Consumer Protection Fund is needed
Mr Phung Dac Loc, General Secretary of the Vietnam Insurance Association
To better apply the Law on Consumers Rights Protection, it is necessary to add more solutions like empowering the market management agency under the Ministry of Industry and Trade to undertake the task of protecting consumer rights. As this agency, with its affiliates operating at provincial and district levels, manages the circulation of goods and services, thus, it can deal with claims from consumers easily, effectively and quickly.
Besides, there is a need to form consumer protection funds in sensitive industries like electricity, water, aviation, railway, post and telecom. Providers of these products and services must pay fees on their revenues to pay consumers when they terminate their service.
Besides, organisations and individuals involved in commodities and services that may cause damage or harm to the life and health of humans, animals and plants are obliged to buy liability insurance.

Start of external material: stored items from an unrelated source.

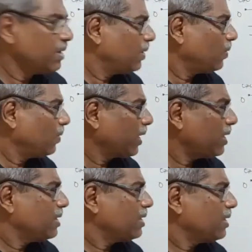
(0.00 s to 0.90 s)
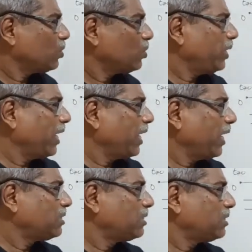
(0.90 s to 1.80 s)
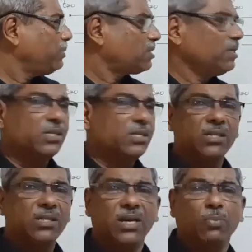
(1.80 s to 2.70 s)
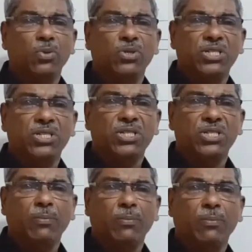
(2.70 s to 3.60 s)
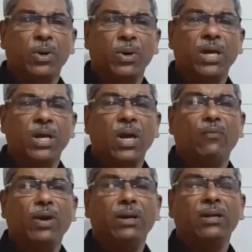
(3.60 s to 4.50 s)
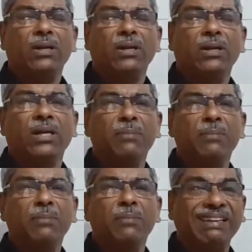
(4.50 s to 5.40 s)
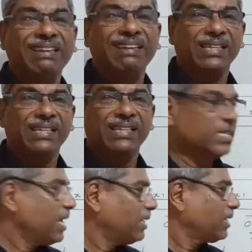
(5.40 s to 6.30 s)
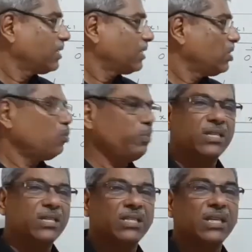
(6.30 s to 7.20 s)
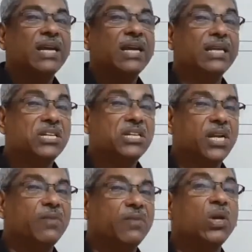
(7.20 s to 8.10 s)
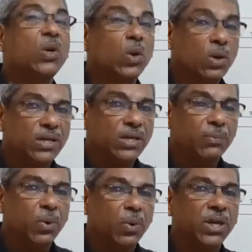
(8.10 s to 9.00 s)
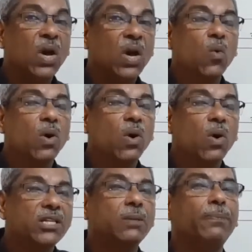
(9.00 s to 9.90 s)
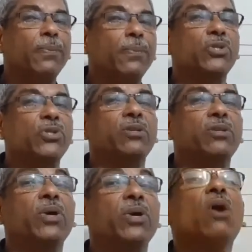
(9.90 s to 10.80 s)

Okay. So xt means this is the position of the body when the time is t second. X0 means initially when you look at the body, what is the position of the bodyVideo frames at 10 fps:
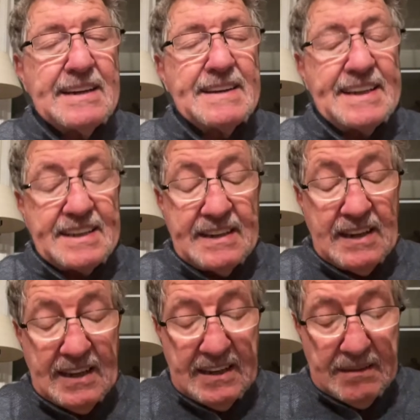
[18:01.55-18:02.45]
In
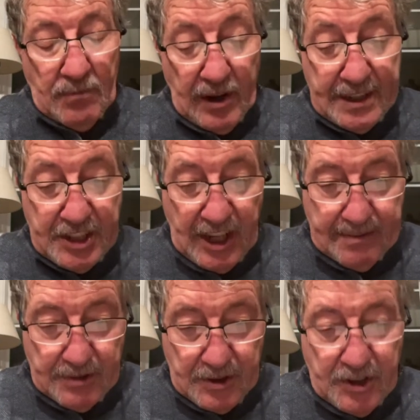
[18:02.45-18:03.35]
Mark
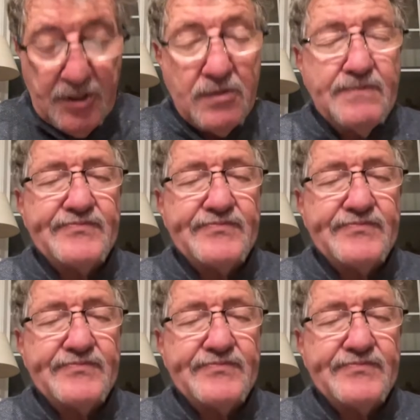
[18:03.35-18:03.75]
chapter 2,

In case of damage, it is impossible for small business households or even small enterprises to afford compensations for consumers, especially if they are involved in food, cosmetics, pharmaceuticals chemicals, animal and plant protection substances, fertiliser, seed crops, shampoo, hair dyes, etc.
Hard to protect foodstuff consumers
Representative from Department of Industry and Trade, Lang Son Province
Protecting food consumers is very important but this is very difficult to implement. Although the expense for foods is not very big but they are used daily and all people must live on them. Unsafeness threats are high and hard to manage. Most food suppliers are small business units without regular examination on their products. They even do not register for doing their business. Therefore, there is a high need to protect food consumers. Handling violations in this field is very complicated, cost-intensive and time-consuming. It is very difficult to have timely and accurate decisions in a short time. If persons in charge commit a mistake, their act will leave immeasurable damage on producers. Many producers were sent to misery, even went bankrupt or lost brand names because of wrong decisions.

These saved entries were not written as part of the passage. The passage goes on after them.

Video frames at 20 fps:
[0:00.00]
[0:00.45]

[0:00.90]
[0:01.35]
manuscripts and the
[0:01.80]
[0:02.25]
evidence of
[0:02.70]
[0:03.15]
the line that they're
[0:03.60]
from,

Some provisions lack transparency
Dr Nguyen Thi Van Anh, Hanoi Law University
Some provisions of the Law on Consumer Rights Protection lack transparency.
Provisions in Article 5 are unclear and insufficient for the protection of consumer rights. From Clause 1 to Clause 5, provisions actually define directions and objectives of consumer rights protections, not include full contents of a consumer protection policy. In my opinion, consumer protection policies aim to realise rights and interests of consumers.

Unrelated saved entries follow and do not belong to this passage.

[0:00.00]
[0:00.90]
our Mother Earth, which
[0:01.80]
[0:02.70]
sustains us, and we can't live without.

According to Clause 2, Article 10, organisations and individuals involved n trading in goods and services are banned from harassing consumers and are imposed to fines in the following two cases: Marketing against the consent of consumers in two or more times; - Other acts of obstructing the work and normal activities of consumers
This definition is unclear because it does not define what behaviours are considered impeding normal work and activities of consumers. What criteria are used to define an act as a hindrance to normal work and activities of consumers? It is easily to see that marketing against the will of consumers is also an act of impeding normal work and activities of consumers but violators must commit twice to be subject to the law. This regulation easily leads to misinterpretation and this is difficult for authorities to apply the law and handle violations.